He thought.  Oh.  “Is this how you knew how to find me this time?  Is this how I knew to stay?”

“’Coincidence is God’s way of remaining anonymous.’”

“Who said that, your priest?”

“Einstein.”

 

_Ankaa,_

_I am not allowed to know you, and yet I feel compelled to write to you.  Isn’t this what lovers do?  Should I tell you of the soap I’ve used, the clouds I’ve counted, the people I’ve butchered?  I’m due back to the Red Room in four hundred and eighty-nine minutes.  If you are reading this, then I have already forgotten you.  Before I leave, I would like to confess my sins:_

_Sometimes, in the tunnel down which the mind meanders before surrendering to sleep, my senses start to bleed together: the storm of bullets and thunder of war.  Reds seeping from the tears in the fabric of the skin, heavy and sweet.  Faces of the dead, sisters.  Daisies, lilies, edelweiss.  Babies squirming, blue light, blue eyes, snow that burns the skin.  I do not know how old I am, but it does not matter.  Knowing Nocturne Op. 9 No. 2 as readily as I know knives.  My finger caressing the trigger, then falling into the darkness that birthed our universe.  I can see everything, Natalia, can’t you?_

_The Red Room claims it knows nothing of doubt, nor of longing, love, or laughter.  So why do I feel these things, pinpricks behind my eyeballs where I think no one can see?_

_I remember how many seconds (one hundred and ninety-four) it took for your heartbeat to match mine, as we lay in that empty room, tracing constellations on our calves and collarbones.  Is this love damned?_

_After we’ve torn down the world, only the stars will stay the same, so I let them guide me.  I do not have time to regret, nor do I want to.  No matter who I once was, the person I am now has fallen in love with Creation.  Is this love damned?_

_I have only one task for you from this day onward, lyubov moya.  Never let me become anything other than this._

 

After a beat, James let out a low whistle.  “I should’ve started my own church.  There’s enough alliteration here to pass as the same sensual rhetoric you’d hear at any evangelical service.”

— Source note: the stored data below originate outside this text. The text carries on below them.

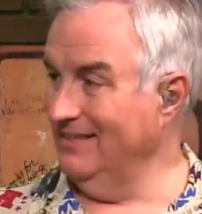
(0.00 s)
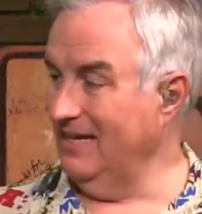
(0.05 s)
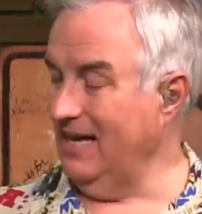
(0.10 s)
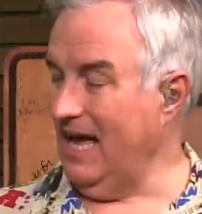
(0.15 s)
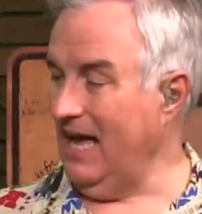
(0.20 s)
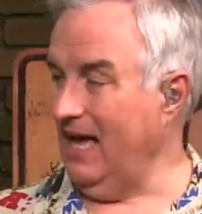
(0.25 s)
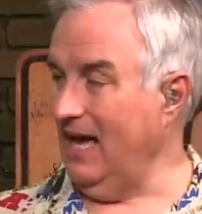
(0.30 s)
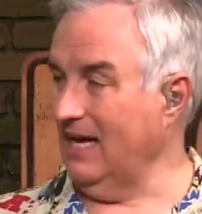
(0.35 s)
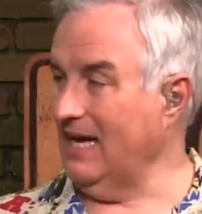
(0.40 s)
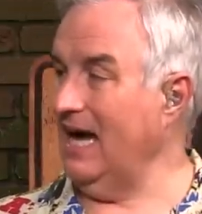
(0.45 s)

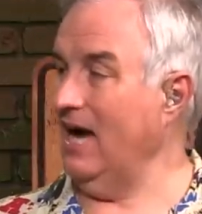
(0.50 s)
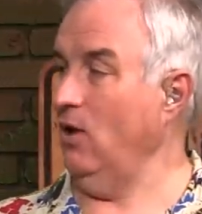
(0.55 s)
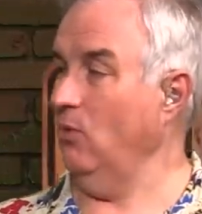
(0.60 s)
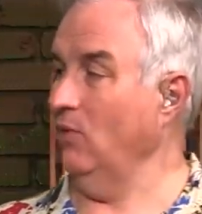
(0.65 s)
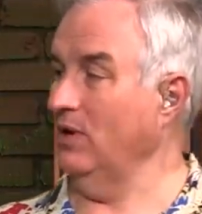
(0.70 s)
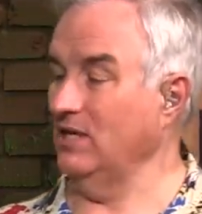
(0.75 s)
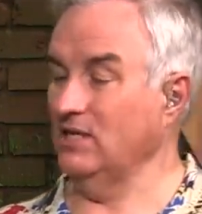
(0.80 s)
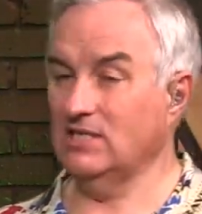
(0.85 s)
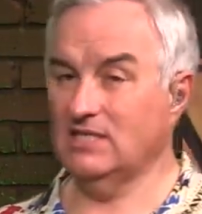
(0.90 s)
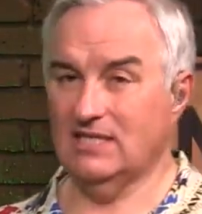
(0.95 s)
Uh, Kyle
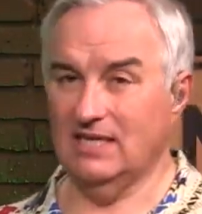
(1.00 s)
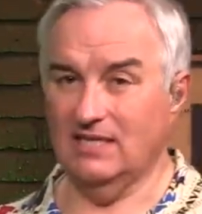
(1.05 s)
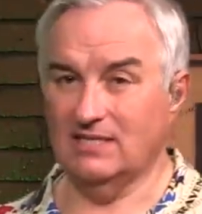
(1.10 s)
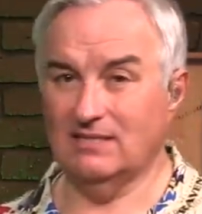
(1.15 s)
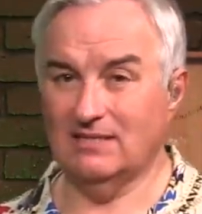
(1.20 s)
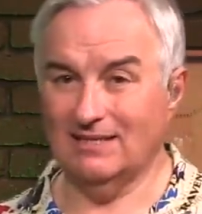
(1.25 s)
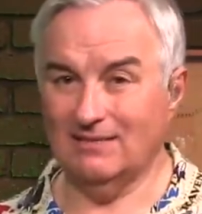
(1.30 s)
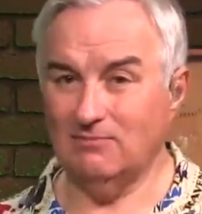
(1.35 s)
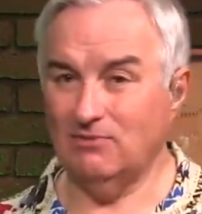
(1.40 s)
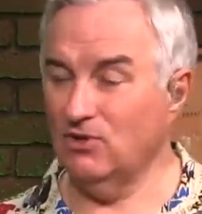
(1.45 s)
Wiens says
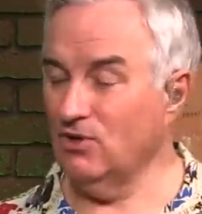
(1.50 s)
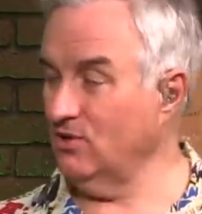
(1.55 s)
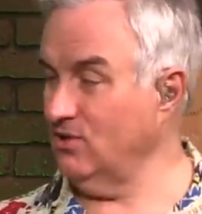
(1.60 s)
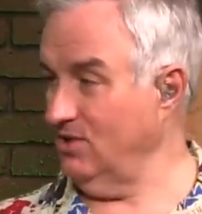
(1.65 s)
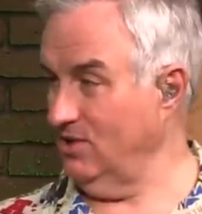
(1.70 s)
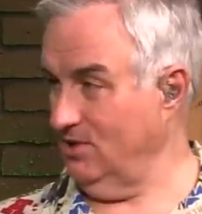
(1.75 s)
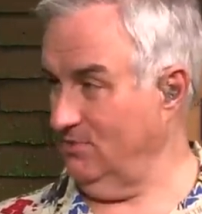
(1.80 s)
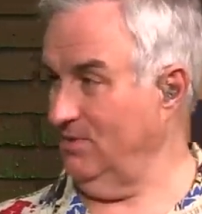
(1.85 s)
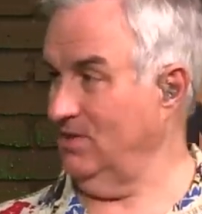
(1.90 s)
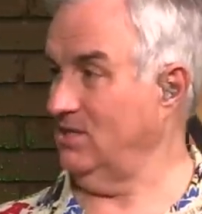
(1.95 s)
the
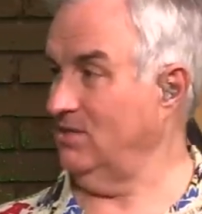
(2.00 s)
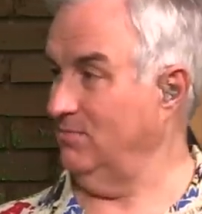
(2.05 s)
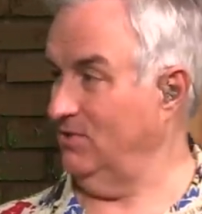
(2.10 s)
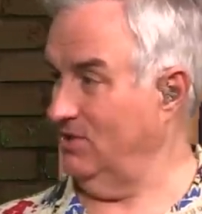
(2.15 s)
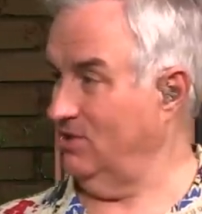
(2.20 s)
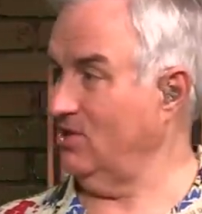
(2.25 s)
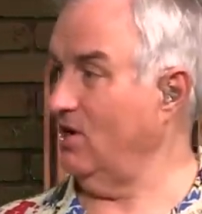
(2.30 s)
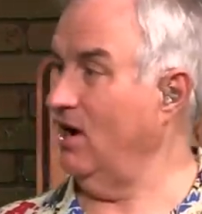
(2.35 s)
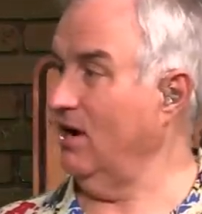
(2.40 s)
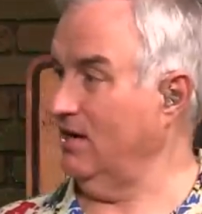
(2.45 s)
nurses must have
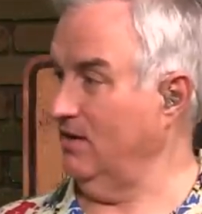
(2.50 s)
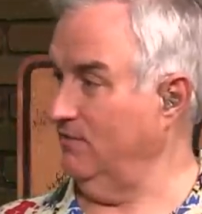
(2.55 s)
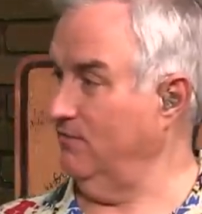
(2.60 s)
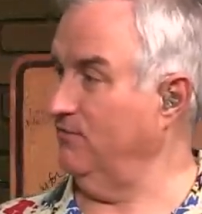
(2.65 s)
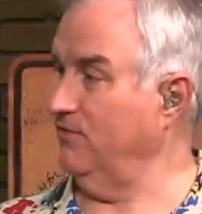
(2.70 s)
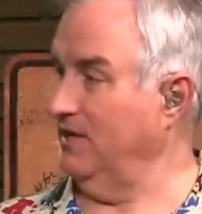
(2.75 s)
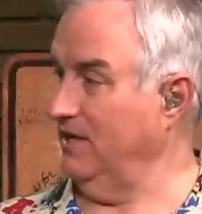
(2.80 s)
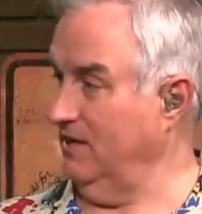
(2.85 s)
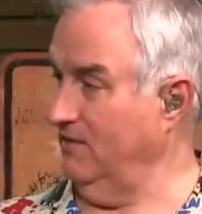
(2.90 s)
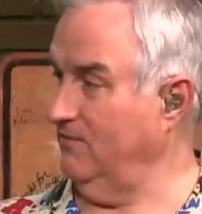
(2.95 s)
been talking
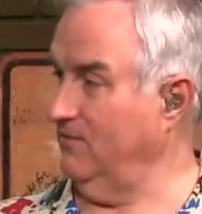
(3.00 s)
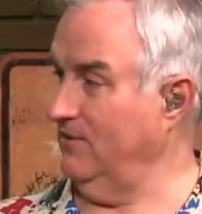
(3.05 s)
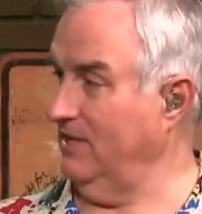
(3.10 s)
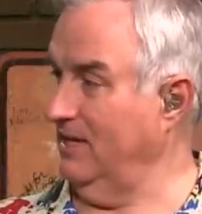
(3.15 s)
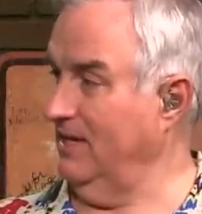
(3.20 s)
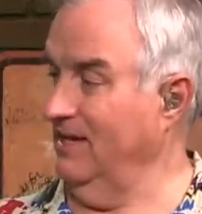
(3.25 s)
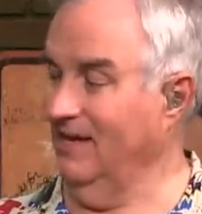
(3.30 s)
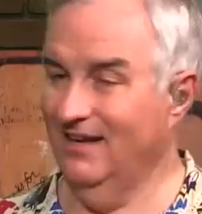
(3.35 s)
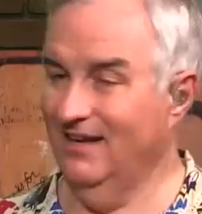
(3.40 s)
funny for that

Natalia looked disappointed in his answer.  It showed in a twitch of the bow of her lip as her eyes blinked somewhere else, away from him.

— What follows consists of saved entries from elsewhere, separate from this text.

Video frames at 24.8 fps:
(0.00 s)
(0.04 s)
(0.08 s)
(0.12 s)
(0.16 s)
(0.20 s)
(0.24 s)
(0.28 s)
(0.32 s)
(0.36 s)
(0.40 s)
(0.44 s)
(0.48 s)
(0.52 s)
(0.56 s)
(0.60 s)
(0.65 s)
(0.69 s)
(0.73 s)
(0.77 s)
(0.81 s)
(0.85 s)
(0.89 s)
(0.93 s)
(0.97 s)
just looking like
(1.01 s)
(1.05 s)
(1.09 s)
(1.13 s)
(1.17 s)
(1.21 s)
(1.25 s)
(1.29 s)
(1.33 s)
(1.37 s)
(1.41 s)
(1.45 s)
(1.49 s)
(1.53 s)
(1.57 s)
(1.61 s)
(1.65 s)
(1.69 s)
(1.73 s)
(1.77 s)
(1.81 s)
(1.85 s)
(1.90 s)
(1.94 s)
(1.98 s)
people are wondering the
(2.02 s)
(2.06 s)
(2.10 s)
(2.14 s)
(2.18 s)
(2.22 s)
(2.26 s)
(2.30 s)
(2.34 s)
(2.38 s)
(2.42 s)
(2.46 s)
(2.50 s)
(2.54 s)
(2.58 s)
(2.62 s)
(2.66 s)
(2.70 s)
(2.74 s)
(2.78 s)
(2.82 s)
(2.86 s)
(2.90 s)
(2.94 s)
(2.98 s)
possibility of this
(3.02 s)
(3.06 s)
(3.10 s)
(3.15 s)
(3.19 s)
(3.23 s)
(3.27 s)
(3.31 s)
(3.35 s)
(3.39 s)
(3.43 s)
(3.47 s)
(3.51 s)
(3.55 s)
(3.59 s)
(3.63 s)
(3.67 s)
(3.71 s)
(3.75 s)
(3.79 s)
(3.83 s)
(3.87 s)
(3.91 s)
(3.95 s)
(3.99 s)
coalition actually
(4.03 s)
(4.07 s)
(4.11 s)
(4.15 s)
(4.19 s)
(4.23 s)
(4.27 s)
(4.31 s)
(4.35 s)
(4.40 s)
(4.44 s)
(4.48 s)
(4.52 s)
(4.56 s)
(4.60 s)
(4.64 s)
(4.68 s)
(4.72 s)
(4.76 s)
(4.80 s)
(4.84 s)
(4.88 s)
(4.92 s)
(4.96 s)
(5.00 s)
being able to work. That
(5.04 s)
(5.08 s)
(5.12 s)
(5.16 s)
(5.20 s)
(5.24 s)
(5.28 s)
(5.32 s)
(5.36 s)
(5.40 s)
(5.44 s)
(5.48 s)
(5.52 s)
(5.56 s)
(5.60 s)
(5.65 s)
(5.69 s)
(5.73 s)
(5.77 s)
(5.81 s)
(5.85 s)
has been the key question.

“I’m sorry,” he added quietly.  “I don’t remember writing this one either.”

“Apparently not.  But the church comment was good.  It’s a progress of its own.”  Her pace had not slowed, and she strode briskly ahead through the public garden they had wandered (purposefully) into even as James bent his head against the wind to reread the napkin.  The Dog lingered, distracted by some other animal behind them on the sidewalk, so he had to tug harder to get it to follow.  It approached a large fountain instead, dipping its front paws over the marble lip and lapping at the cold translucent surface.

_as we lay in that empty room, tracing constellations on our calves and collarbones_

“Natalia.”

“Hm?”

“How much of it do you remember?”

“Everything.”

James turned away, searching the skyline for the right words.  He could have gone off script, he could have reached for her hand and stopped the game.  Yes, I will go with you, but we will go to the mountains where no one can see us tracing our constellations, where I can empty my pockets and lay all my names out on the floor, where I can slow down and relearn the intimacy we once had, like remembering the steps to the intricate dance we taught ourselves so many years ago, perpetually waltzing through our cold glass castle.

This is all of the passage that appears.